Grammarly AI detector Reddit threads come up constantly in student forums and writing communities, and they share a few consistent themes. Writers want to know whether the Grammarly AI score means anything, whether using Grammarly to edit their work will somehow make it look like AI wrote it, and why scores vary so much between platforms. The questions are practical and the frustration is real — this article walks through the patterns that keep surfacing in those grammarly ai detector reddit discussions and what they actually reveal about how detection works.

What Do Reddit Threads on Grammarly AI Detector Actually Ask?

Search r/college, r/Professors, r/ChatGPT, or r/AIAssistants for grammarly ai detector reddit threads and the questions cluster into a few predictable categories. The most common is a variation of 'I used Grammarly to clean up my essay and now the AI detector says it's 80% AI — what happened?' A second type comes from instructors asking whether using Grammarly constitutes AI use under a course policy. A third comes from writers who received different scores across different platforms and want to know which one to trust. What is notable about these threads is that almost nobody is asking how to game a detector. Most people want to understand what the score means for their specific situation. They submitted something they wrote themselves, Grammarly helped them edit it, and now a percentage is hanging over them. That sequence generates a lot of confusion because it involves two tools that work in opposite directions: one smooths your writing out, and the other interprets smooth writing as a potential sign of AI generation.

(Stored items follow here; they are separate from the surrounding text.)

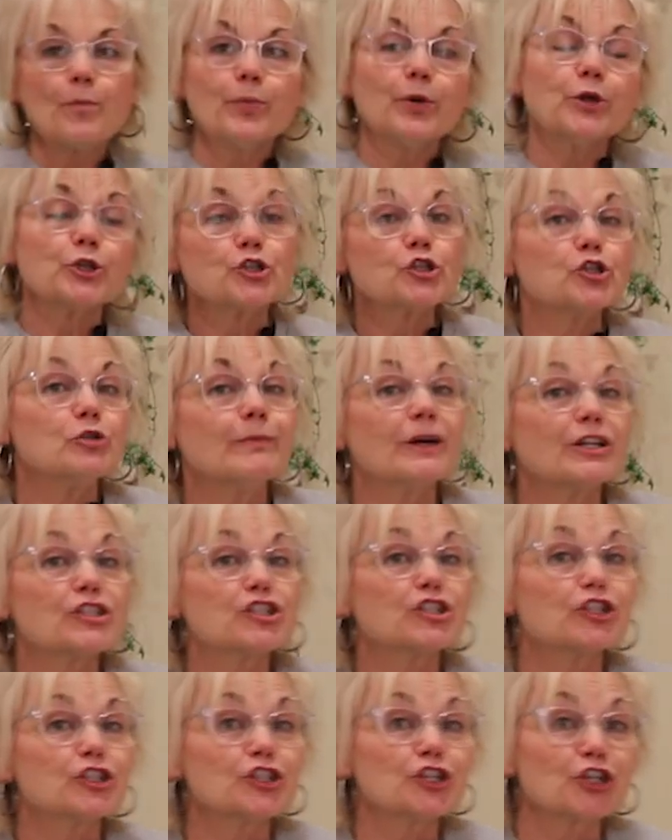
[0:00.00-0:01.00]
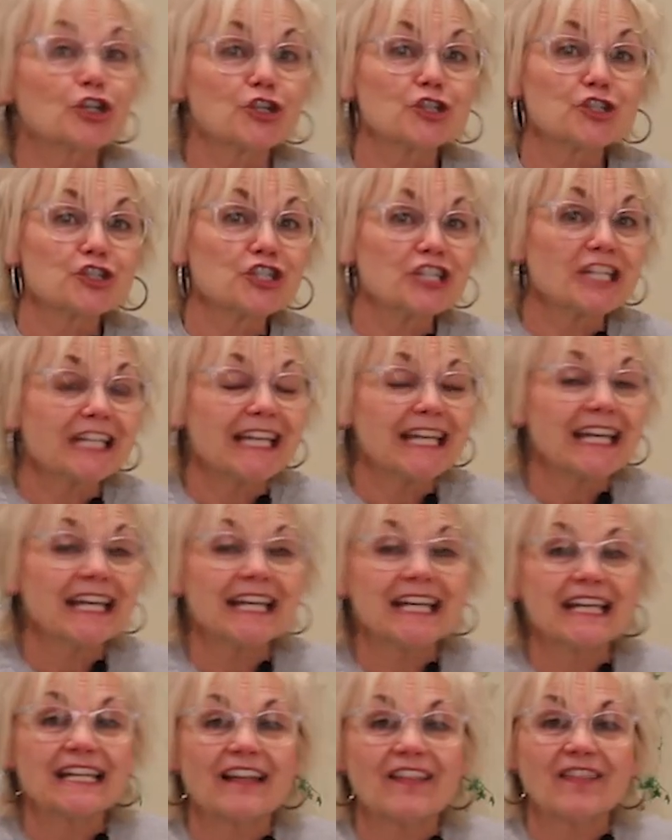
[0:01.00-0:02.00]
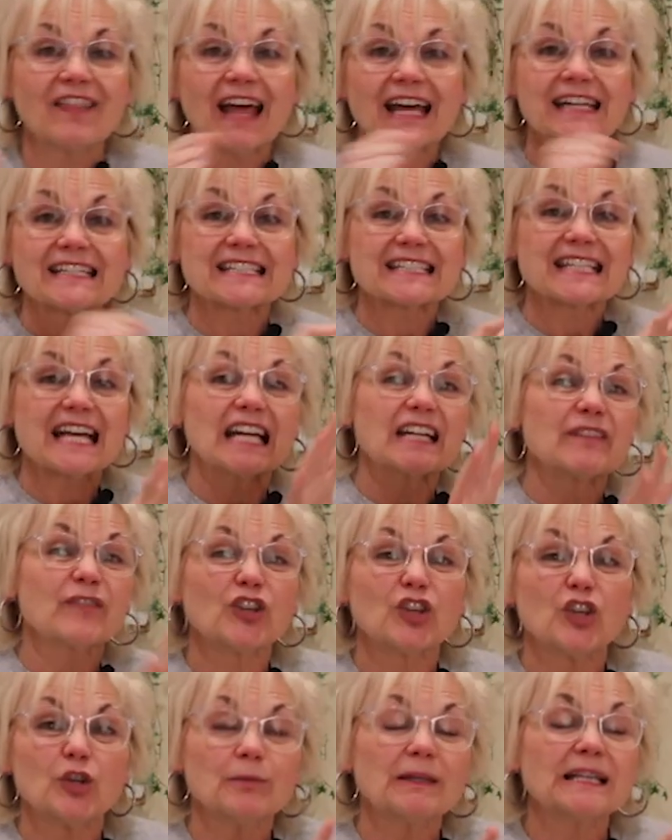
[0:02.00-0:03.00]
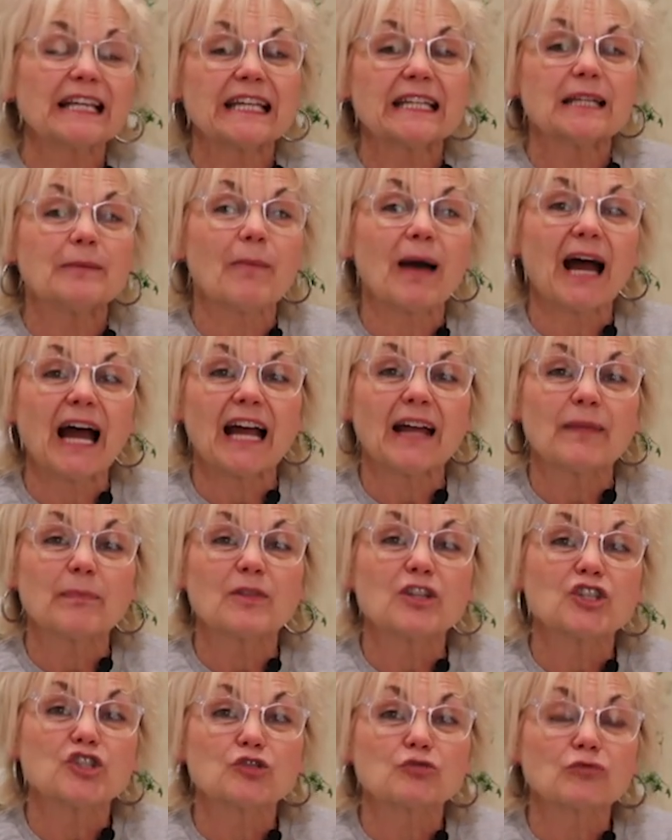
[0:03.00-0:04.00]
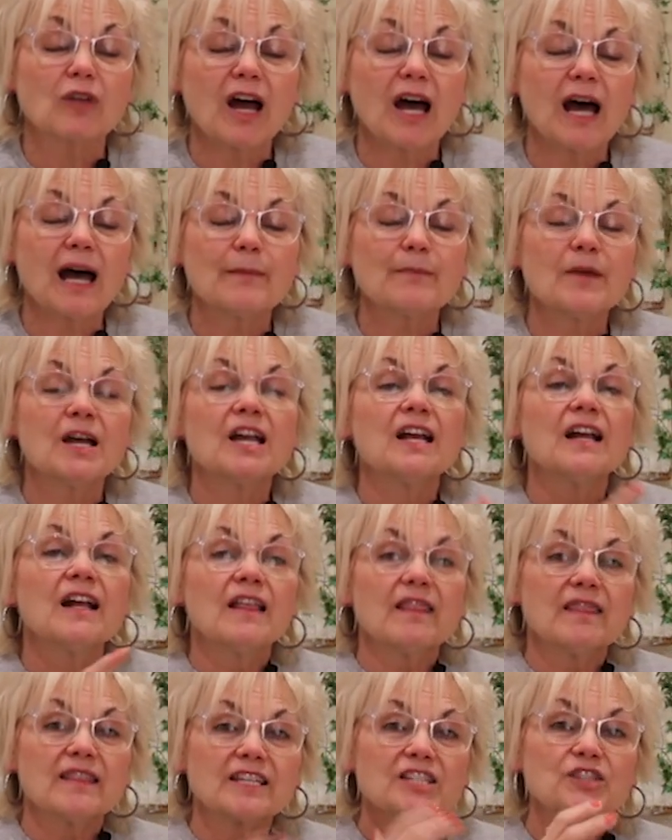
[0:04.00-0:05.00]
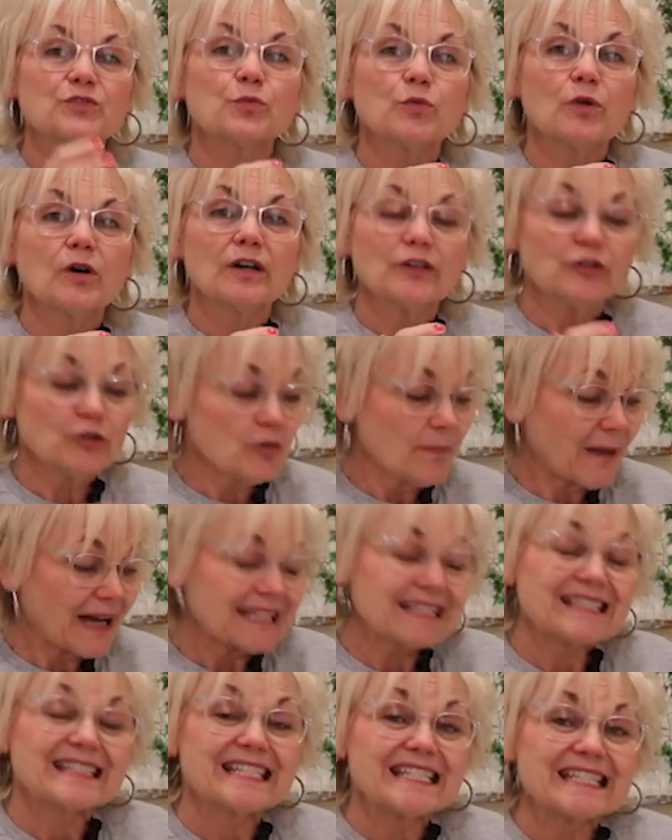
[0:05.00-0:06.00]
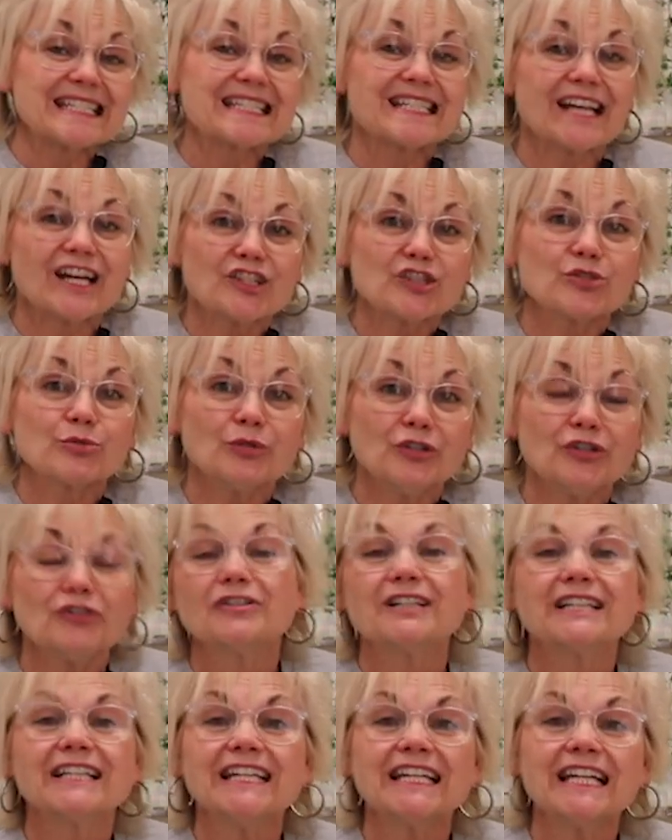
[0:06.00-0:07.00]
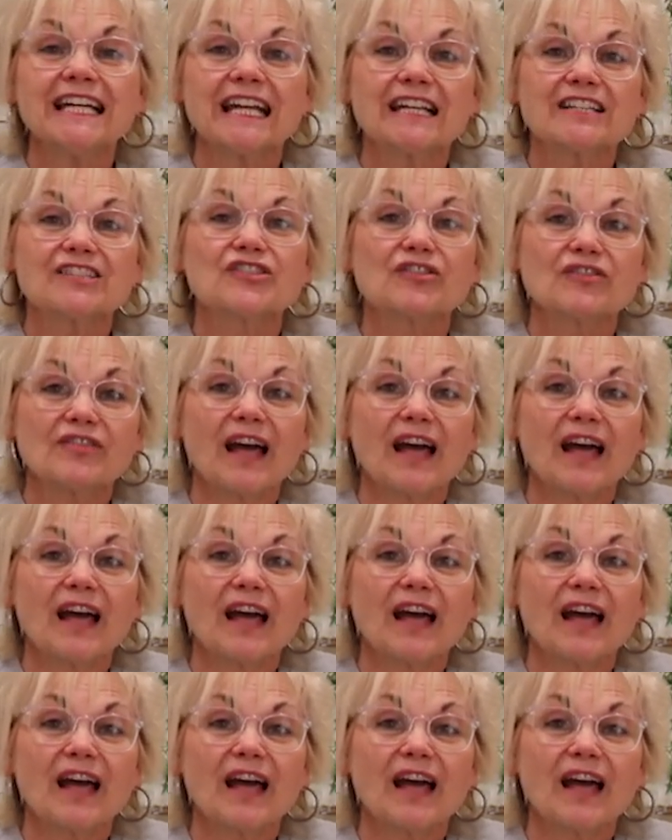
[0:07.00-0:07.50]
put too much detergent in and that is kind of accumulated behind the drum, you might see suds when you clean it, and so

Does Using Grammarly Make Your Writing Flag as AI?

This is the question behind the most frustrated grammarly ai detector reddit posts, and the answer requires some context. Grammarly is a writing-improvement tool. Its suggestions clear up redundant words, standardize punctuation, and adjust sentence rhythm toward a certain kind of readable polish. AI detectors, meanwhile, flag text as AI when it shows low perplexity and low burstiness — meaning predictable word choices and consistent sentence rhythm. These two descriptions overlap significantly. When you accept several Grammarly suggestions on a draft, your text may become statistically smoother, which some detectors interpret as more AI-like. Reddit users who hit this pattern are not imagining it. It is real, and it does not mean Grammarly is broken or that the detector is broken. It means a writing-optimization tool can push human text into a zone that detection models associate with language model output. Whether your score shifts after Grammarly edits depends on how many suggestions you accept, how much those suggestions change your original phrasing, and which detector you check afterward. Grammarly's own built-in AI detector is a separate feature — it checks whether text was likely AI-generated, not whether Grammarly's suggestions made your text look more AI-like. That distinction gets lost in most Reddit threads but matters a lot in practice.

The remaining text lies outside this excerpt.